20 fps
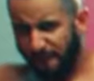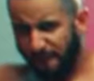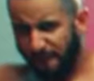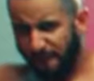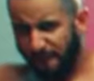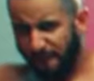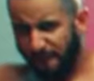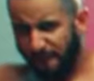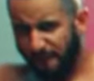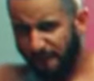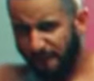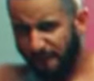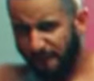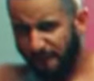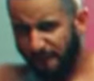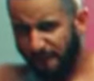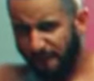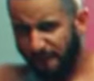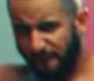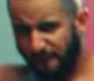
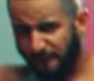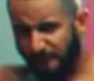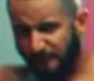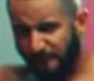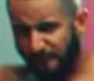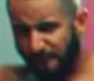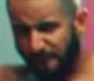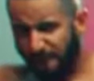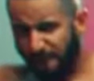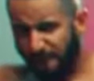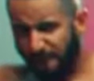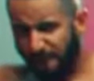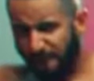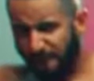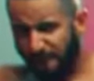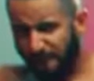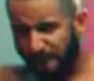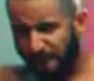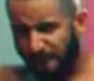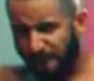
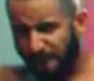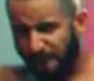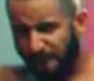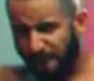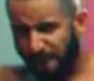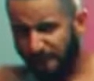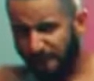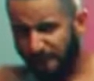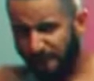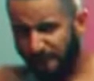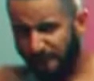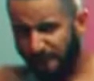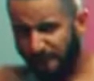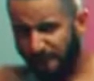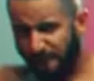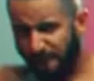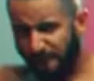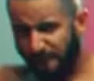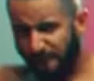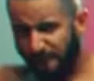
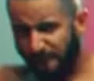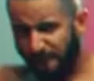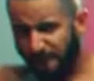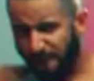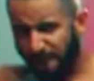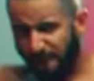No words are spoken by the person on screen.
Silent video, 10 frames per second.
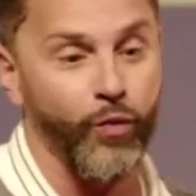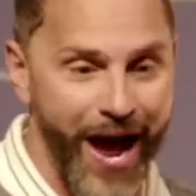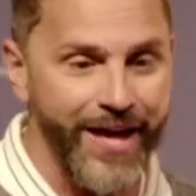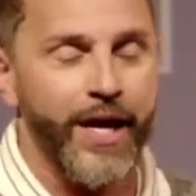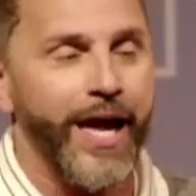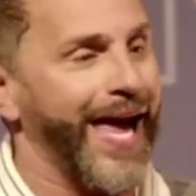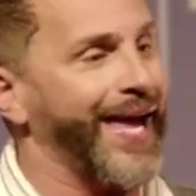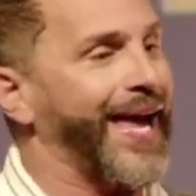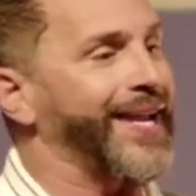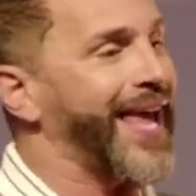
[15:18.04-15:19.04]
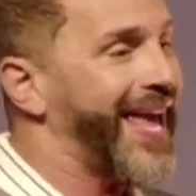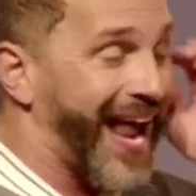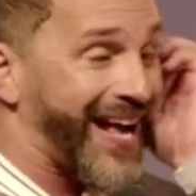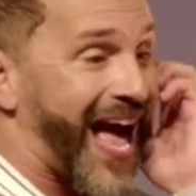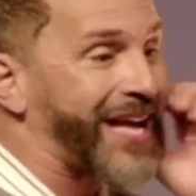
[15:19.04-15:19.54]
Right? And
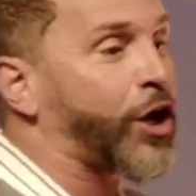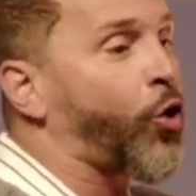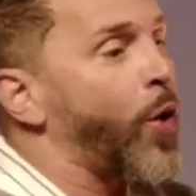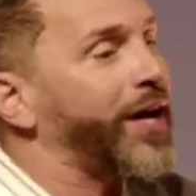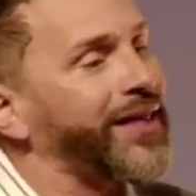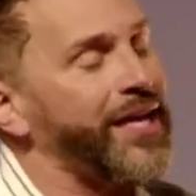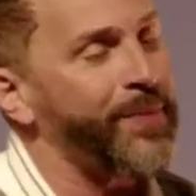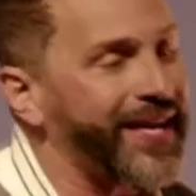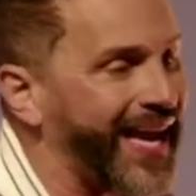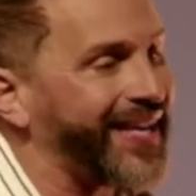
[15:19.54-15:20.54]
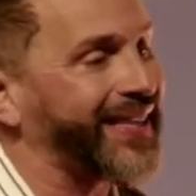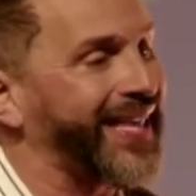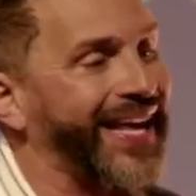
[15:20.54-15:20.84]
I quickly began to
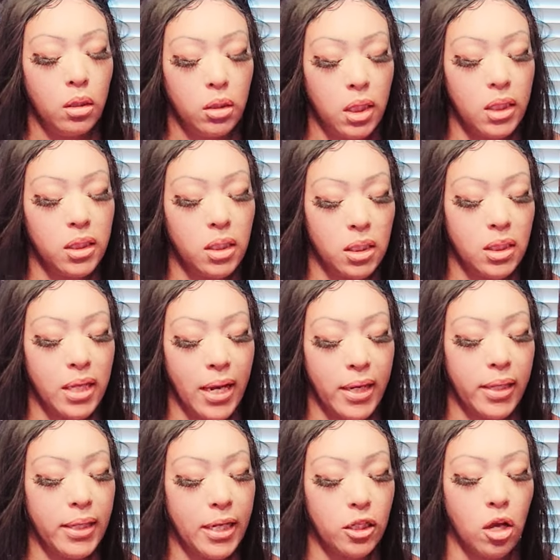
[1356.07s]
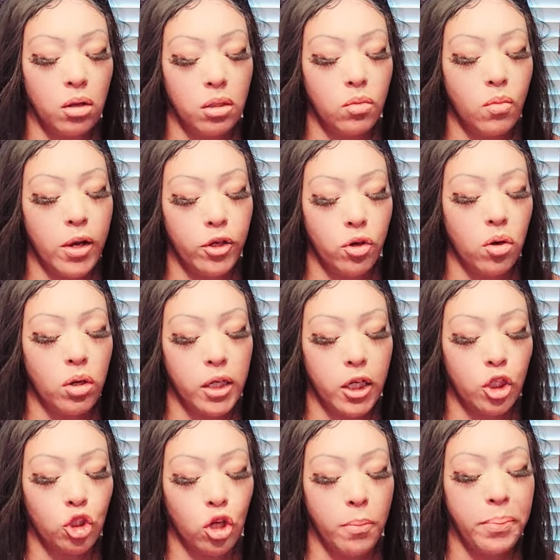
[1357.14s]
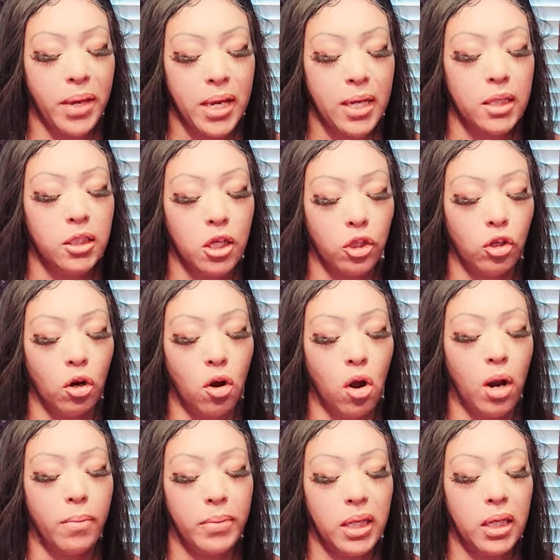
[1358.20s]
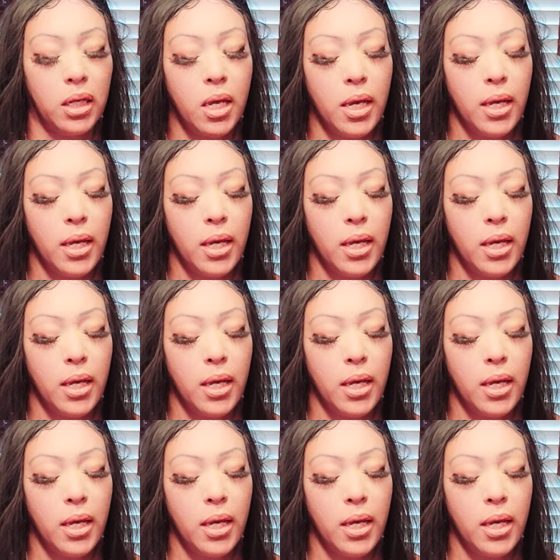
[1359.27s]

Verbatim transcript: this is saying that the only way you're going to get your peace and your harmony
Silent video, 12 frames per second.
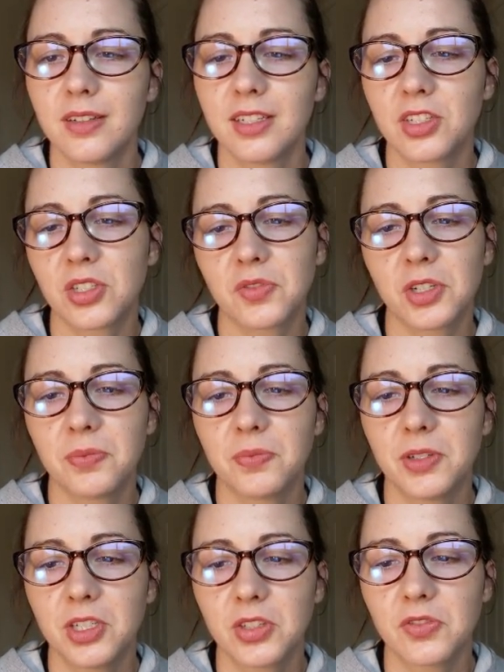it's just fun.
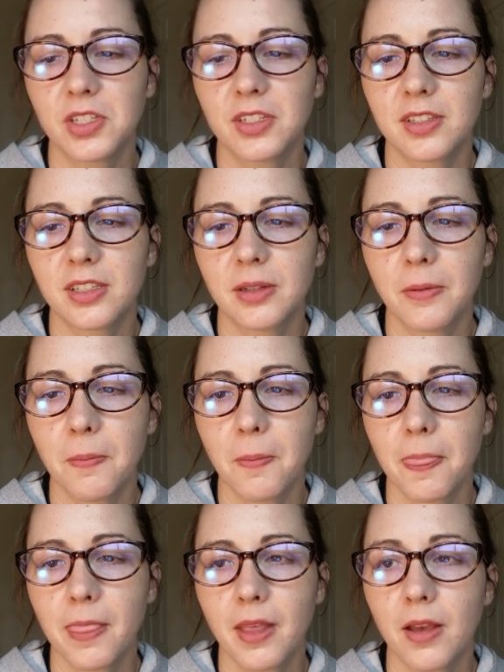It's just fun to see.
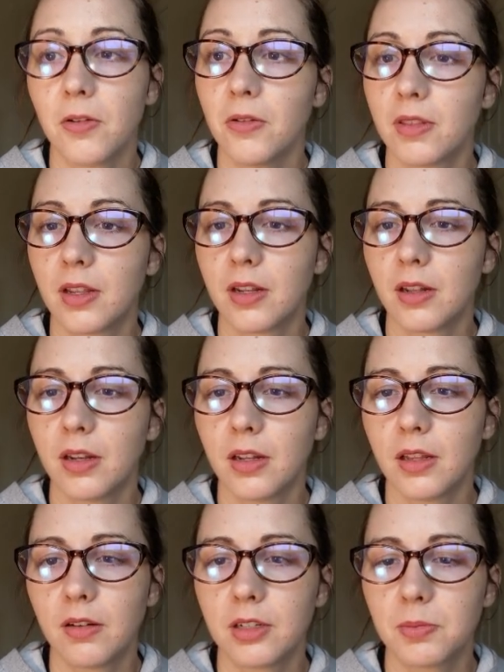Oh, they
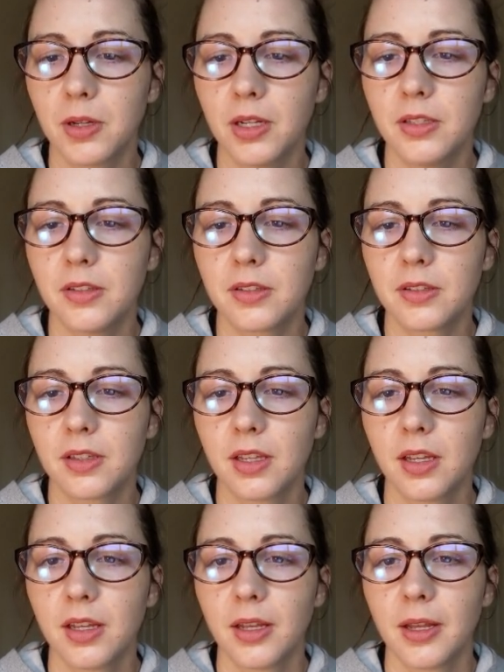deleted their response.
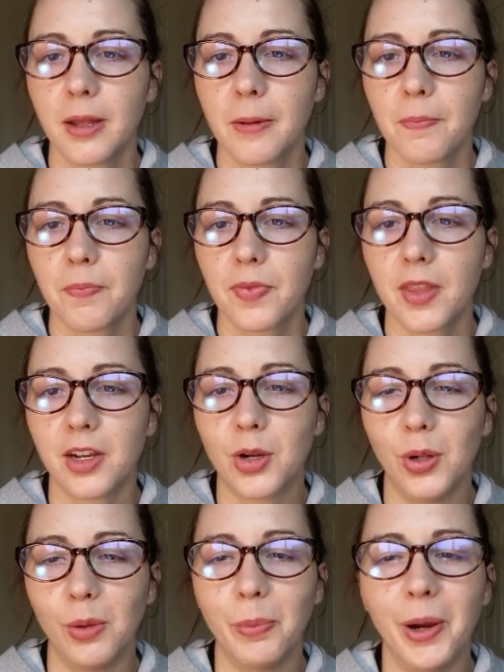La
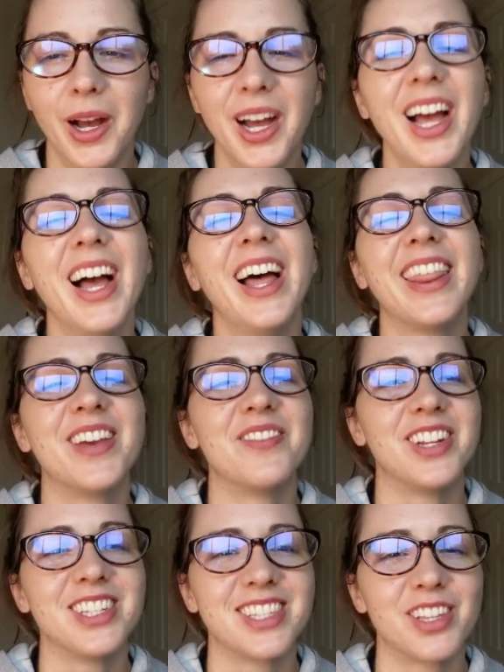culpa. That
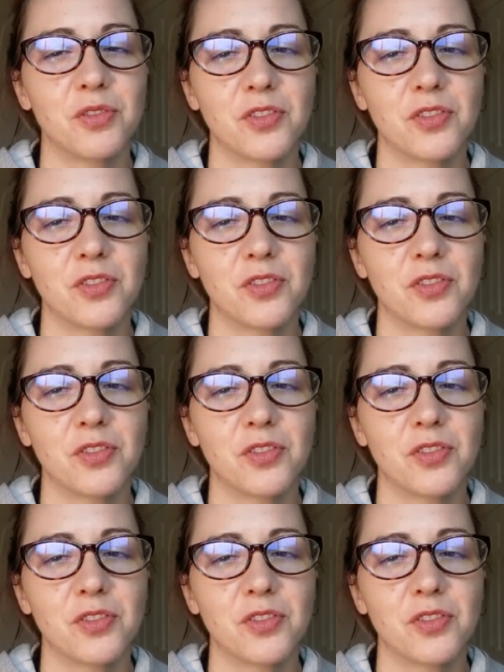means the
━━━━━━━━
Work instruction
Give back the listing unchanged. Strip out the pictures.

Answer space
20 fps
No words are spoken by the person on screen.
Silent video, 10 frames per second.
[15:18.04-15:19.04]
[15:19.04-15:19.54]
Right? And
[15:19.54-15:20.54]
[15:20.54-15:20.84]
I quickly began to
[1356.07s]
[1357.14s]
[1358.20s]
[1359.27s]

Verbatim transcript: this is saying that the only way you're going to get your peace and your harmony
Silent video, 12 frames per second.
it's just fun.
It's just fun to see.
Oh, they
deleted their response.
La
culpa. That
means the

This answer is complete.